Spread operator and function arguments

When you use spread operator to access content of an iterable, it will return only the content. It will remove the surrounding square brackets in case of an array or curly brackets in case of an object literal. This can be handy when you want to call a function that takes some arguments.

Instead of passing each argument one by one, you can pass in an array with all arguments preceded by spread operator. The result will be the same as if you would pass all arguments one by one.

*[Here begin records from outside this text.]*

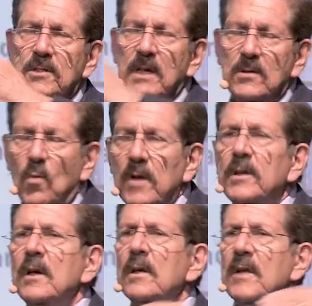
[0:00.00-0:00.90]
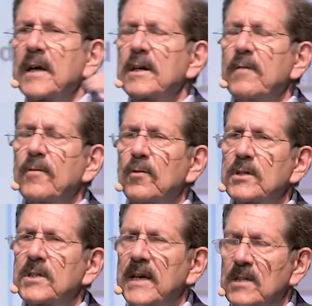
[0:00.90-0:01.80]
didn't want, not enough of
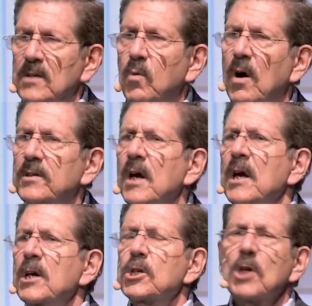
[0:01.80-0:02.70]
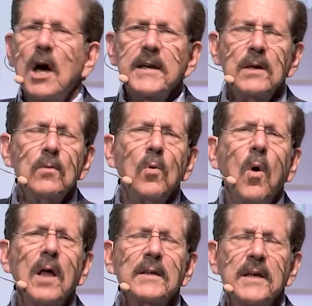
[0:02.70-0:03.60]
goods they did want. Shoddy
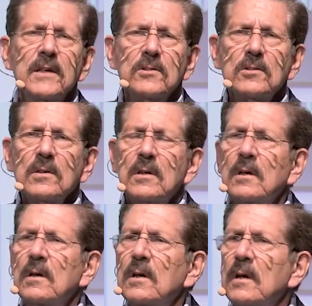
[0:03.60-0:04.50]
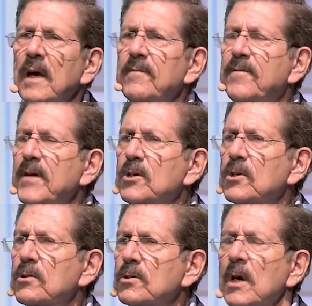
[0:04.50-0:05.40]
qualities and
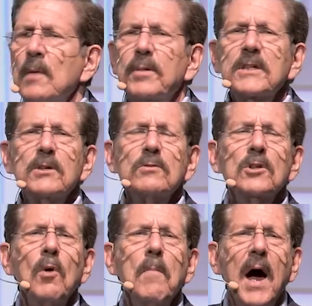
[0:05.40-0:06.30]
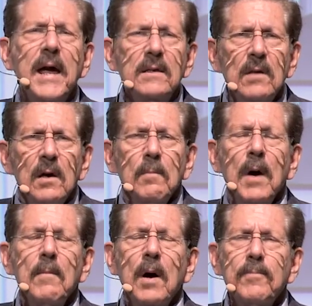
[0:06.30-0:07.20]
features, because there was no mind,
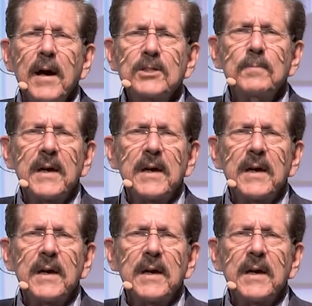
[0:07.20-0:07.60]
a price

// Create an array with something
// that will be used as arguments
const myArgs = ['Jack', 'Joe', 'Tony']

// Create a simple function
// that will return all arguments one by one
function sayNames(name1, name2, name3) {
  return `Names you passed are ${name1}, ${name2} and ${name3}.`
}

// Call sayNames() function using spread operator
// to pass in content of "myArgs" as arguments
sayNames(...myArgs)
// Output:
// 'Names you passed are Jack, Joe and Tony.'

You can also use spread operator with math functions, that accept multiple values as arguments, to pass in those values.

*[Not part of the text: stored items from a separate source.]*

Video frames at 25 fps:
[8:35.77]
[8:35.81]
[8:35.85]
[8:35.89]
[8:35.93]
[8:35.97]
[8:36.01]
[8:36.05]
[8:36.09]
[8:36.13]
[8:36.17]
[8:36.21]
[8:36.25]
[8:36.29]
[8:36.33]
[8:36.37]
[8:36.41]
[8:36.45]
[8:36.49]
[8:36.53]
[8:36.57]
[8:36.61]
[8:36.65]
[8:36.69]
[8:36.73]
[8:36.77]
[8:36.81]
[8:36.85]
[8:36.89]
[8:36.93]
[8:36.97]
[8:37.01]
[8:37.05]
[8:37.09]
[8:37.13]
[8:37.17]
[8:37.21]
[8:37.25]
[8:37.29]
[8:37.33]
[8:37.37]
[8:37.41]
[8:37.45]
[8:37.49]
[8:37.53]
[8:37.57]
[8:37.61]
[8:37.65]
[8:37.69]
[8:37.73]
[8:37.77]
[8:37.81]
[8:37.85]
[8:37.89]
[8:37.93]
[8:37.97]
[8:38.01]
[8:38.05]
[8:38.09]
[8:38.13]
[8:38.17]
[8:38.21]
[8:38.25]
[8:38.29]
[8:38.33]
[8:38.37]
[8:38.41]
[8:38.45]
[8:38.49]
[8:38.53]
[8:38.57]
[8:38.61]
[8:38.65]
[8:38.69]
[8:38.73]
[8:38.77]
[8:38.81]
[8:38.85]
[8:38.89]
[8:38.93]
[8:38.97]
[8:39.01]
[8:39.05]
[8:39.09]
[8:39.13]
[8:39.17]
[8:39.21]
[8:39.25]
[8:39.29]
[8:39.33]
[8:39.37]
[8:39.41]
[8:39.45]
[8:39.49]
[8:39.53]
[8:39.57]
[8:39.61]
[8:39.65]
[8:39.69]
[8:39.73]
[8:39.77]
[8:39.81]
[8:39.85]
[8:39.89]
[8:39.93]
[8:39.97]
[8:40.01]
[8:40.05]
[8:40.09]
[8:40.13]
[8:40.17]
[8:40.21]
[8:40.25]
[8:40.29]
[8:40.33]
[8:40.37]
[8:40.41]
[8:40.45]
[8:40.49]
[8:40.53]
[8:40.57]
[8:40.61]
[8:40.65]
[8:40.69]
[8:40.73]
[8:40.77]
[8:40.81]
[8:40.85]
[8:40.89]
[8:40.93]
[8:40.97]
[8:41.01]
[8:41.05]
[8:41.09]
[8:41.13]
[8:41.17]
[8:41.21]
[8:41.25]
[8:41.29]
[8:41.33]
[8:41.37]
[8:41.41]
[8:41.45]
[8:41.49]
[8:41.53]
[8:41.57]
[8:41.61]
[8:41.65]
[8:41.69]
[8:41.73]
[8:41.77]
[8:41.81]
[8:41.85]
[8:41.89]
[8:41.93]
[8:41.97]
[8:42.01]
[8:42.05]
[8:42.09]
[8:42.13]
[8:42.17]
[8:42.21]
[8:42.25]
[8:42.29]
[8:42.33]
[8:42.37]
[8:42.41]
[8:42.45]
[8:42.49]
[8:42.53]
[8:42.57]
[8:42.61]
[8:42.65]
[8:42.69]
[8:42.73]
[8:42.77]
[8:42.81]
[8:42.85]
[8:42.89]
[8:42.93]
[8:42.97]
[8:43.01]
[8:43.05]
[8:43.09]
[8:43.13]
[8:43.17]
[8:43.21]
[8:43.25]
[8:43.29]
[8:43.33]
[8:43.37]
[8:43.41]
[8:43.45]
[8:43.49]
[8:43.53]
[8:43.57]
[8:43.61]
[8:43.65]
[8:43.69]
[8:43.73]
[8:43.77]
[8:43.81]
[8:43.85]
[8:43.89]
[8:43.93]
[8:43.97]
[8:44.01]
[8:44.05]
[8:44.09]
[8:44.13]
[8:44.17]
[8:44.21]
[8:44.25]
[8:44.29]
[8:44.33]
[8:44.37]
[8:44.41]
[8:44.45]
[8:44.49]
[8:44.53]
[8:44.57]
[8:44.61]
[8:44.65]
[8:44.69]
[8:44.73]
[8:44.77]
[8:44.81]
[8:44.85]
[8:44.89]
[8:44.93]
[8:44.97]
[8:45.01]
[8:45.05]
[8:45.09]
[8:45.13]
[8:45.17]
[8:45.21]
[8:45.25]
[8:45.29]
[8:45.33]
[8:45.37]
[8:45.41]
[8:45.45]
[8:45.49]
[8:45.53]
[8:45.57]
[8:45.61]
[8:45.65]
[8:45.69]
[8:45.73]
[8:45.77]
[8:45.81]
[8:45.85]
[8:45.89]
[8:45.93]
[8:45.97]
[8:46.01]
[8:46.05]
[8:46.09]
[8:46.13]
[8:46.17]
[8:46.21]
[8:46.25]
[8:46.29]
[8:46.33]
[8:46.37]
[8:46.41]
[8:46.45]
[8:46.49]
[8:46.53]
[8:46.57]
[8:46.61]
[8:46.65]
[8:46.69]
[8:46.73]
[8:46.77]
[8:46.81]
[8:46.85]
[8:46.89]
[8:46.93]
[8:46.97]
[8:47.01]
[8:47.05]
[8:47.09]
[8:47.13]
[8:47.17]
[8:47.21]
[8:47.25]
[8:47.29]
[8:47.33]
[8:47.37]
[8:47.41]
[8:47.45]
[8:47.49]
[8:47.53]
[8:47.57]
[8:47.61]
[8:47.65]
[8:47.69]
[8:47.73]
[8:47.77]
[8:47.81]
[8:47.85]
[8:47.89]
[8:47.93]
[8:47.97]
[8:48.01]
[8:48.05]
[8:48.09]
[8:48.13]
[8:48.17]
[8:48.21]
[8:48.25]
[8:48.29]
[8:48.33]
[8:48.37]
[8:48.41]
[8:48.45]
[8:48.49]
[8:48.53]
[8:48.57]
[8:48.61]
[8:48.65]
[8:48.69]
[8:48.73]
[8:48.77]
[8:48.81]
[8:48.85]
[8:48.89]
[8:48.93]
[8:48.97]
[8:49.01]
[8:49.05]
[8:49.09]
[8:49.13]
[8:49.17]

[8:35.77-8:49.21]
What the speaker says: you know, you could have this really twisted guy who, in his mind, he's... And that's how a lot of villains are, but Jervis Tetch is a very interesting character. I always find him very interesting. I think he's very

// Create an array with numbers
const numbers = [15, 3, -5, 84, 653, Infinity]

// Get the highest number inside "numbers"
const highestNumber = Math.max(...numbers)

// Get the lowest number inside "numbers"
const lowestNumber = Math.min(...numbers)

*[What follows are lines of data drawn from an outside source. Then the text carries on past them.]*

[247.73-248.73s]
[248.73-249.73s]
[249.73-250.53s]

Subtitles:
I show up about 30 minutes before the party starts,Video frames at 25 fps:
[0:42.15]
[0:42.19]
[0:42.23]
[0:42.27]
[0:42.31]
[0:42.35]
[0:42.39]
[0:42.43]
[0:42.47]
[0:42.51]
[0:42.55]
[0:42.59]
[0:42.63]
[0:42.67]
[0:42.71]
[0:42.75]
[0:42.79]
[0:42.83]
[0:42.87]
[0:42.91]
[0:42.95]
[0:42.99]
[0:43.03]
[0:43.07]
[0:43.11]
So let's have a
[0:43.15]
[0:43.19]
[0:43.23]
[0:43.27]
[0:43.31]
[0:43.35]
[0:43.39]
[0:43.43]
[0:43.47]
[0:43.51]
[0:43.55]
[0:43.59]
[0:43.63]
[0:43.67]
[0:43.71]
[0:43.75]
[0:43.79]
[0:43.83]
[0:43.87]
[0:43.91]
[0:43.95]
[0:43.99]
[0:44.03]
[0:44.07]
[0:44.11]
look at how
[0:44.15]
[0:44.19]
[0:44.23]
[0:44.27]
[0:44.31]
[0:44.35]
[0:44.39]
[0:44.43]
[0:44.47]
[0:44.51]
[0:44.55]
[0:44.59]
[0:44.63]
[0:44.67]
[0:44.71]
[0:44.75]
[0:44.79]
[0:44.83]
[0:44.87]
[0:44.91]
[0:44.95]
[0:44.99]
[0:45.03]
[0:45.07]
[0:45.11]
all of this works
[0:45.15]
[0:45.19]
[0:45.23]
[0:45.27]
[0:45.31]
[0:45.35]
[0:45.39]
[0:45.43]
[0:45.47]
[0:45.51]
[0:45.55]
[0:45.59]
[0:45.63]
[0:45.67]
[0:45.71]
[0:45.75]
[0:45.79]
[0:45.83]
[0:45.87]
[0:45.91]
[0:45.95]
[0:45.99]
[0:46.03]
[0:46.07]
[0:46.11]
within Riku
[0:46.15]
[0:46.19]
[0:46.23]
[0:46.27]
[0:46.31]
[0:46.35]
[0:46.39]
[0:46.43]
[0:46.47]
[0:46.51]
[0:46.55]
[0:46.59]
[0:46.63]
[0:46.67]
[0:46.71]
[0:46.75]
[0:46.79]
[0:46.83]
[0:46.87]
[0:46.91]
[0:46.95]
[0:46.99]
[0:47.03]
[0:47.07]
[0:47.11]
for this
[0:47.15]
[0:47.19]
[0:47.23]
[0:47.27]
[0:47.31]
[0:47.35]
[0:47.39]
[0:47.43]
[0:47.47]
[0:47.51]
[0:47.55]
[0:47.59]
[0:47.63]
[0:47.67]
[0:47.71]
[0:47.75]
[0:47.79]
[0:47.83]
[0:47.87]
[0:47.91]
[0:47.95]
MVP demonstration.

// Log the value of "highestNumber"
console.log(highestNumber)
// Output:
// Infinity

// Log the value of "lowestNumber"
console.log(lowestNumber)
// Output:
// -5

Using spread operator with strings

In the beginning of this tutorial we discussed that spread operator can be used with iterable objects. Well, only with them. I mentioned that one of these iterables are also strings. This may sound weird, but it is true. JavaScript allows you to use spread operator also with strings.

When you use spread on a string, the result will be the same as if you would use split() method. In other words, spread operator will convert the string into an array. You will get that string in the form of individual characters, that is words, digits and whitespace.

// Create some text
const text = 'Sunny day.'

// Use spread to convert the string into an array
const processedText = [...text]

// Log the content
console.log(processedText)
// Output:
// [ 'S', 'u', 'n', 'n', 'y', ' ', 'd', 'a', 'y', '.' ]

Conclusion: What JavaScript spread operator is, how it works and how to use it

JavaScript spread operator is very easy to use. It allows you to do a lot of things with only small amount of code. I hope this tutorial helped you understand what JavaScript spread operator is, how it works and how to use it.